# FreeBSD router with only one Ethernet port



## JazzSinatra (Sep 14, 2017)

I have somewhat limited understanding about networking and I was wondering, that could I use my FreeBSD server as a router with a network switch, because the machine has only one Ethernet port. I would connect the FreeBSD router to the network switch and the network switch directly to the out-port which leads to the internet. I made picture about the layout of my network plan.






Could I still have a router firewall to protect my network even if my router wouldn't be directly connected to the internet?
Could my FreeBSD router block other machines to access internet?
Would all packets (in going and out going) go through my router?
Why I'm thinking about this? My current ASUS router can't port forward anymore after a firmware update. I don't know why.


----------



## phoenix (Sep 14, 2017)

If you have a managed switch that understands vlans, then yes, this is doable.


Configure port 1 on the switch with untagged vlan 2 (set PVID to 2 as well, if it supports that).  Plug that into the router.  This is your "WAN".
Configure port 2 on the switch with tagged vlans 1 and 2.  Plug that into the FreeBSD box.
Leave the rest of the ports set to untagged vlan 1 (DEFAULT_VLAN).  Plug your other devices into these ports.  This is your "LAN".
Then, configure your NIC in FreeBSD with 2 vlan pseudo-interfaces (em0.1 and em0.2 for example if using em(4) device, or vlan1 and vlan2, depending how you configure things).  When configuring your firewall, the em0.2 or vlan2 interface is your WAN/Internet NIC; and em0.1 or vlan1 interface is your LAN/local NIC.
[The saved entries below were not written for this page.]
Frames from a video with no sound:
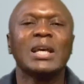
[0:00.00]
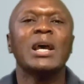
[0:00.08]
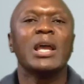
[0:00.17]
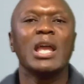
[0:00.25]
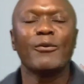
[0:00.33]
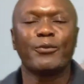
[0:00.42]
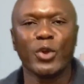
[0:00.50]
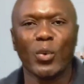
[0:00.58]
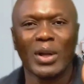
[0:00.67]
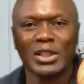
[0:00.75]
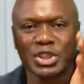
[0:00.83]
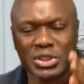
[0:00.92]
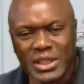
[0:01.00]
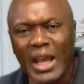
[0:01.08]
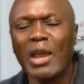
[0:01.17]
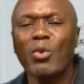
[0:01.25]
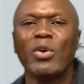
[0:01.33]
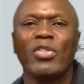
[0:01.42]
if you will stay
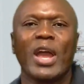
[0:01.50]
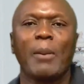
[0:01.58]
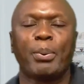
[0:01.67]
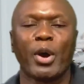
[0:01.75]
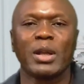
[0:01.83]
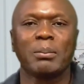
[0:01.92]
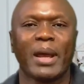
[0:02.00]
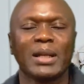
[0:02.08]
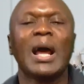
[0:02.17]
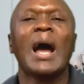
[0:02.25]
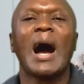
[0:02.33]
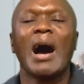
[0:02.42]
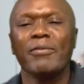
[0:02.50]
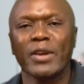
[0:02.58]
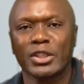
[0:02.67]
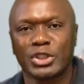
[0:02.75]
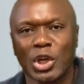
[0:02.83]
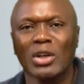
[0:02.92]
with the appointment, having
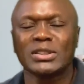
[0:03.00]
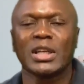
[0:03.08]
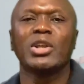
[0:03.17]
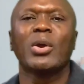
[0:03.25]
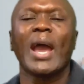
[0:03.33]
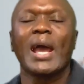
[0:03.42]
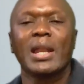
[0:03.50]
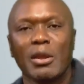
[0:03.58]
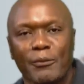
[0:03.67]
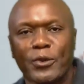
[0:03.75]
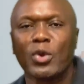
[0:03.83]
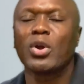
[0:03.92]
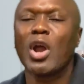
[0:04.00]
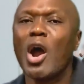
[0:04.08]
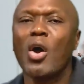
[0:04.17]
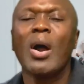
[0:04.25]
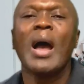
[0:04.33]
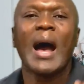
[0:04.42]
chosen you. And if you go
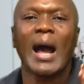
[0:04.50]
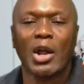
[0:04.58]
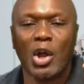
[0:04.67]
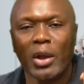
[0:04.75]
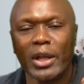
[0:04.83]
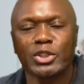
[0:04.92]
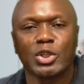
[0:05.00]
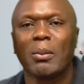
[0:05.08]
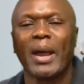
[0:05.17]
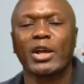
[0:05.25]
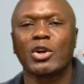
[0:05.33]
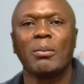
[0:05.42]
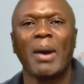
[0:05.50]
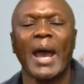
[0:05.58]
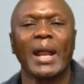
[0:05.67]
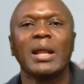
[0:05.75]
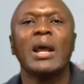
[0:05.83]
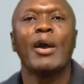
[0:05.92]
according to my command,
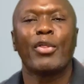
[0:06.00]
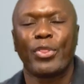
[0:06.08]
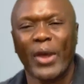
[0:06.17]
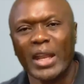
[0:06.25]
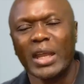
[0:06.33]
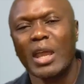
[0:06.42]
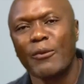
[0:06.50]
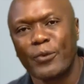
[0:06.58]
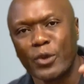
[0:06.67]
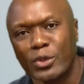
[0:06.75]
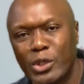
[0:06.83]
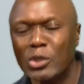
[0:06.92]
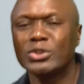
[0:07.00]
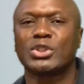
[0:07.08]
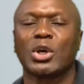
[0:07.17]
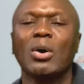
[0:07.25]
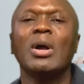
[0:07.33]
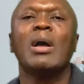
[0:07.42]
then if you do
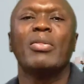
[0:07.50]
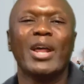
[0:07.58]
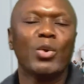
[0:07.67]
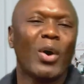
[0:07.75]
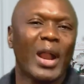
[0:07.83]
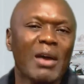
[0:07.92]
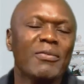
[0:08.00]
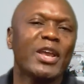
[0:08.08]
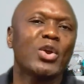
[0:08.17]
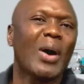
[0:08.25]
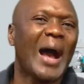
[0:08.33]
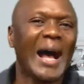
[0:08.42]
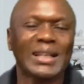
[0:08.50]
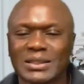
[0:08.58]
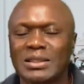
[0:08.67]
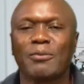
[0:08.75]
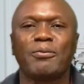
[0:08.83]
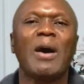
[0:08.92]
so, then whatever you ask the
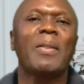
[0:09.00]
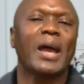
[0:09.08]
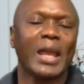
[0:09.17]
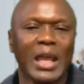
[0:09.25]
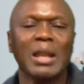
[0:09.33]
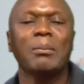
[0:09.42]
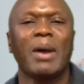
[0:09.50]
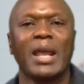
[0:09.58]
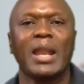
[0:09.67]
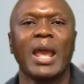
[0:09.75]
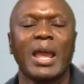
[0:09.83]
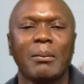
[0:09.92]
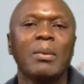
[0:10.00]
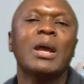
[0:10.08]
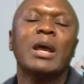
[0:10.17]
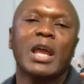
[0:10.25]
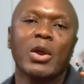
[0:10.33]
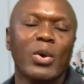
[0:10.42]
Father in my name, he
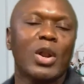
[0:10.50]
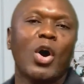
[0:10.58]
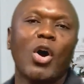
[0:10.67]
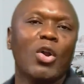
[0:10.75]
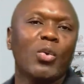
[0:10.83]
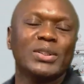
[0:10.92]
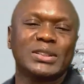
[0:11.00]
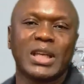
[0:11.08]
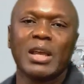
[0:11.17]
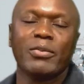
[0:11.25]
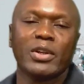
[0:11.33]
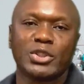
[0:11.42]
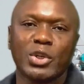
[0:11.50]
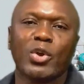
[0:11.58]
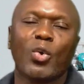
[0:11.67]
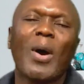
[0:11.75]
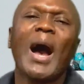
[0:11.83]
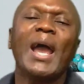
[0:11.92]
will always give it to you.
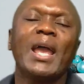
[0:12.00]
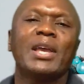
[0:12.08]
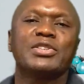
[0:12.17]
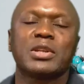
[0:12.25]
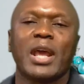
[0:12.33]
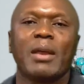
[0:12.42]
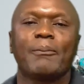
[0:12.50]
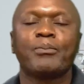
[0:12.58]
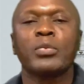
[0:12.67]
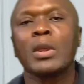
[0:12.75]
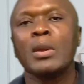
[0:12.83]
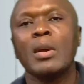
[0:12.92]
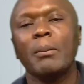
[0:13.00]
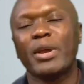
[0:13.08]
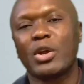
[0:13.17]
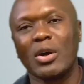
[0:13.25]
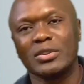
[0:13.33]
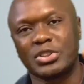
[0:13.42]
Why his name?
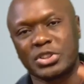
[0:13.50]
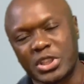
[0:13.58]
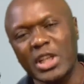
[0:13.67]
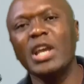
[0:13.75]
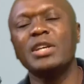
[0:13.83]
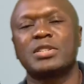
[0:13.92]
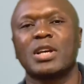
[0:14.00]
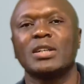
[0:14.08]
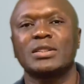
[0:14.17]
Because Jesus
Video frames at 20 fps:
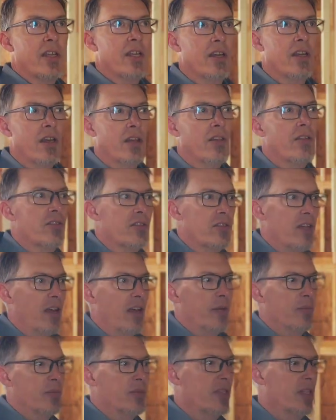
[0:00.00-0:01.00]
in other
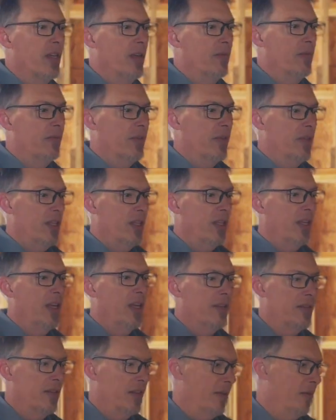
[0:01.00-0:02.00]
times
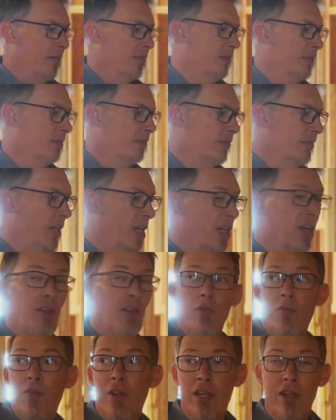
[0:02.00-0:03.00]
in
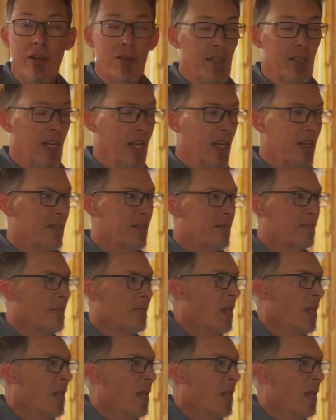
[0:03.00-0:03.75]
other videos, I guess.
/etc/defaults/rc.conf has information on configuring vlan interfaces in /etc/rc.conf.


----------



## JazzSinatra (Sep 14, 2017)

phoenix said:


> If you have a managed switch that understands vlans, then yes, this is doable.
> 
> 
> Configure port 1 on the switch with untagged vlan 2 (set PVID to 2 as well, if it supports that).  Plug that into the router.  This is your "WAN".
> ...



Could I get same result if I would buy a second NIC for my server and an unmanaged switch? Could I then connect the first NIC to the out-put ethernet port and the second NIC to the unmanaged switch and after that create a bridge between these two NICs? That would be cheaper if any NIC would do it.


----------



## Eric A. Borisch (Sep 15, 2017)

JazzSinatra said:


> Could I get same result if I would buy a second NIC for my server and an unmanaged switch? Could I then connect the first NIC to the out-put ethernet port and the second NIC to the unmanaged switch and after that create a bridge between these two NICs? That would be cheaper if any NIC would do it.
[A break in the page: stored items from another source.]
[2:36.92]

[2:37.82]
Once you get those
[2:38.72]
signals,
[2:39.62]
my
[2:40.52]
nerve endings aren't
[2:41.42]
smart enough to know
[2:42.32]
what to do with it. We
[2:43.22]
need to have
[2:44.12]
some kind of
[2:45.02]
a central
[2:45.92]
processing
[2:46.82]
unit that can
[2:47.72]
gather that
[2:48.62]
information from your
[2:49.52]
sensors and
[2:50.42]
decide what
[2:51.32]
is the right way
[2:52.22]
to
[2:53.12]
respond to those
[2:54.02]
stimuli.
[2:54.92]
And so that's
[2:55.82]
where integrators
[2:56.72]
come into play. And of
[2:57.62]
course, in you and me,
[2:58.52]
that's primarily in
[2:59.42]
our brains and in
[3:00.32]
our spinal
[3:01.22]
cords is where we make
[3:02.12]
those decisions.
Using two NICs is definitely the easier route. You can even get a cheap USB one if you're out of slots.


----------



## SirDice (Sep 15, 2017)

JazzSinatra said:


> Could I then connect the first NIC to the out-put ethernet port and the second NIC to the unmanaged switch and after that create a bridge between these two NICs?


Yes and no. Yes, with 2 NICs and an unmanaged switch you can set up FreeBSD as a border/gateway/firewall type device. And no, you don't want to bridge(4) those two interfaces as that would essentially just link both sides into one network. 

If it's at all possible try and set your internet modem/router in "modem mode". This bypasses the internal router, anything you connect to the modem will get your internet IP address directly. Then you can do the NAT and firewalling on the FreeBSD host. This is how I've set things up at home. My cable modem is set to "modem mode" (normally it's in "router mode"), the modem is connected to NIC1 on a FreeBSD host. NIC2 of that host is connected to the switch. The rest of my home network is tied to that switch too. On the FreeBSD host I have PF set up for NAT/firewalling, it's also running a DHCP and DNS server. DHCP provides the internal addresses for phones, tablets, workstations, etc.


----------



## JazzSinatra (Sep 15, 2017)

SirDice said:


> Yes and no. Yes, with 2 NICs and an unmanaged switch you can set up FreeBSD as a border/gateway/firewall type device. And no, you don't want to bridge(4) those two interfaces as that would essentially just link both sides into one network.
> 
> If it's at all possible try and set your internet modem/router in "modem mode". This bypasses the internal router, anything you connect to the modem will get your internet IP address directly. Then you can do the NAT and firewalling on the FreeBSD host. This is how I've set things up at home. My cable modem is set to "modem mode" (normally it's in "router mode"), the modem is connected to NIC1 on a FreeBSD host. NIC2 of that host is connected to the switch. The rest of my home network is tied to that switch too. On the FreeBSD host I have PF set up for NAT/firewalling, it's also running a DHCP and DNS server. DHCP provides the internal addresses for phones, tablets, workstations, etc.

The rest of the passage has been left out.